Untuk mendirikan PT, seseorang tinggal datang ke notaris, dan notaris akan membantu mengurus segala dokumen yang diperlukan dalam pendirian PT tersebut. Yang penting itu dipersiapkan dahulu minimal 2 (dua) orang yang akan jadi pemegang saham; orang-orang yang akan menjadi direktur (sebagai pengurus PT) dan komisaris (sebagai pengawas PT); serta modal dasar minimal Rp 50 juta. Notaris juga dapat membantu mengurus izin-izin atau pendaftaran umum, seperti Surat Keterangan Domisili Perusahaan, NPWP dan SIUP.    

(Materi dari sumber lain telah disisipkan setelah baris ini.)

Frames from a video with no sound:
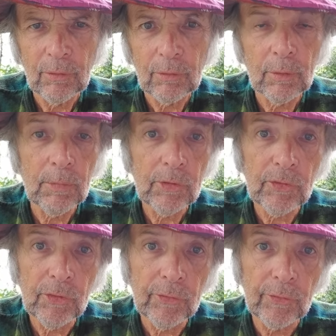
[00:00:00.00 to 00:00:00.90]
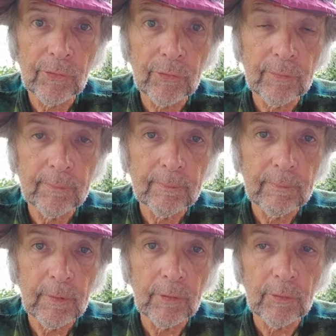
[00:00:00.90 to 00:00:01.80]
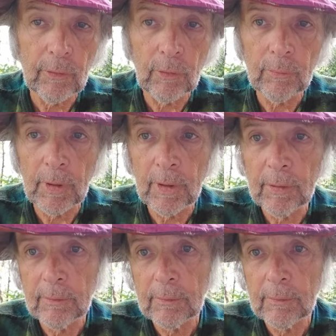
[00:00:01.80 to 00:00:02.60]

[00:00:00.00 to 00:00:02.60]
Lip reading: could be Jesus. As an old man,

3.                   Memastikan kepemilikan setiap aset yang digunakan

Banyak wirausaha pemula yang belum punya aset sendiri dalam menjalankan usahanya. Beberapa aset ada yang dipinjam atau disewa. Kadang meminjam aset dari teman atau keluarga, seperti ruang untuk kantor dan komputer. Untuk itu, penting membuat perjanjian tertulis dengan pihak manapun untuk memastikan penguasaan atas aset tersebut. Misalnya, perjanjian pinjam pakai ruangan atau barang. Hal ini penting agar jelas hak dan kewajiban para pihak, termasuk jangka waktu penguasaan atas aset tersebut. Hal ini untuk melindungi wirausaha, misalnya selama jangka waktu penguasaan aset tersebut, agar aset tidak bisa secara mendadak diambil pemiliknya.

Hal ini termasuk mengidentifikasi HKI yang dimiliki wirausaha. Apabila ada jenis-jenis HKI yang harus segera dilindungi, seperti merek, maka harus segera diurus pendaftarannya. Wirausaha juga harus hati-hati jangan sampai dalam memproduksi barang atau jasa ternyata melanggar HKI pihak lain. Termasuk misalnya dalam membuat brosur atau materi promosi usahanya. Prinsipnya, apabila menggunakan karya pihak lain yang telah dilindungi HKI, apalagi untuk tujuan komersil, harus mendapat izin terlebih dahulu dari pihak yang memilikinya.